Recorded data
Segment Open

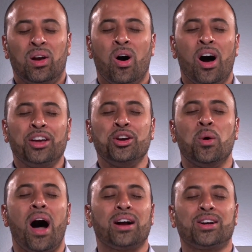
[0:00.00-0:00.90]
Lord, you
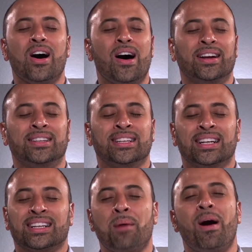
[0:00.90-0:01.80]
are good.
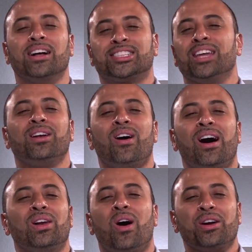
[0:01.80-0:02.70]
Come on, tell the
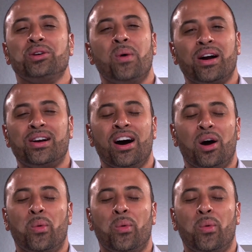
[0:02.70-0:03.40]
Lord, Lord, you are good.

Segment Closed

# PROBLEM TO WORK ON
Reproduce each line of the records exactly and exclude any images.

# TASK SOLUTION
[0:00.00-0:00.90]
Lord, you
[0:00.90-0:01.80]
are good.
[0:01.80-0:02.70]
Come on, tell the
[0:02.70-0:03.40]
Lord, Lord, you are good.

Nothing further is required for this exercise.